Following the example of the Lord Jesus, his church goes to the places of weakness, disease, brokenness, exclusion, and pain, with messages and practices of healing and welcome.  It also disregards or even casts out the influence of powerful, established interests.  (See Matthew 23:1-36, Luke 1:47-55; 4:18-19; etc.; John 2:13-16 and parallels.) Indeed, beginning as the record of a band of escaped slaves, the whole Bible inherently and reflexively sides with the victims, the losers, and the marginalized. 
“Freedom of religion,” therefore, can never be used by followers of Jesus to victimize or impose their will on others who are weaker.  To use freedom this way is a categorical rejection of Jesus.  

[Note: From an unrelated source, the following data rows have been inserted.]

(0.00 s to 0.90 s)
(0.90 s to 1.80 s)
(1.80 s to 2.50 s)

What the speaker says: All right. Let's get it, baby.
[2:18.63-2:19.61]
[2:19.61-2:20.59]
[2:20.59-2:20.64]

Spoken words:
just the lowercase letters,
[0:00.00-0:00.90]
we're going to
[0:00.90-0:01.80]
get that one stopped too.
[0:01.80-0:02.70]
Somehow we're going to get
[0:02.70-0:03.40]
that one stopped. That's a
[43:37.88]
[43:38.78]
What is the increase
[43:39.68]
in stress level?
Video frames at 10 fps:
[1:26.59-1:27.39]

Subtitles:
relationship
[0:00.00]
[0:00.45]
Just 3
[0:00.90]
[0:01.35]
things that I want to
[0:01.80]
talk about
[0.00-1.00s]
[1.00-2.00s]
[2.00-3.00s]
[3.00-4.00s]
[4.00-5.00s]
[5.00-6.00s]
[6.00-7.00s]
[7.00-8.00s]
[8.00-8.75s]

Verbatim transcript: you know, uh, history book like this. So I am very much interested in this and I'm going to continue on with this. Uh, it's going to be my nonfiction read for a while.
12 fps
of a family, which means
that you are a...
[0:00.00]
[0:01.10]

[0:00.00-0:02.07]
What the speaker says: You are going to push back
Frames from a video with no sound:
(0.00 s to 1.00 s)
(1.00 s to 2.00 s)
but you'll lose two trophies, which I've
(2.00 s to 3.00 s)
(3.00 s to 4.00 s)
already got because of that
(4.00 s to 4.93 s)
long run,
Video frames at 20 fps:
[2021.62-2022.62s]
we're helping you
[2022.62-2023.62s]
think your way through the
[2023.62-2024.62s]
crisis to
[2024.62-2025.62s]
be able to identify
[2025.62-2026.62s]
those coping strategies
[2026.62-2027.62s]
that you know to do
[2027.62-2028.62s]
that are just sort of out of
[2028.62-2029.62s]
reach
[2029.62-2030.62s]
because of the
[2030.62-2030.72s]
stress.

The Scriptures realize that this kind of “freedom” only leads to a further congealing of power among the already powerful.  Hence the rules for life given by God to the people have the effect of preventing the accrual of power in the hands of a few.  That was the regime from which they were delivered in Egypt.  The Torah, especially in a chapter like Leviticus 25,  explicitly provides for the periodic redistribution of wealth — and therefore power — downward.
Freedom isn’t real unless everyone is free.  The only way for everyone to be free is for those who have too much power to lose it, and those who have too little to gain it.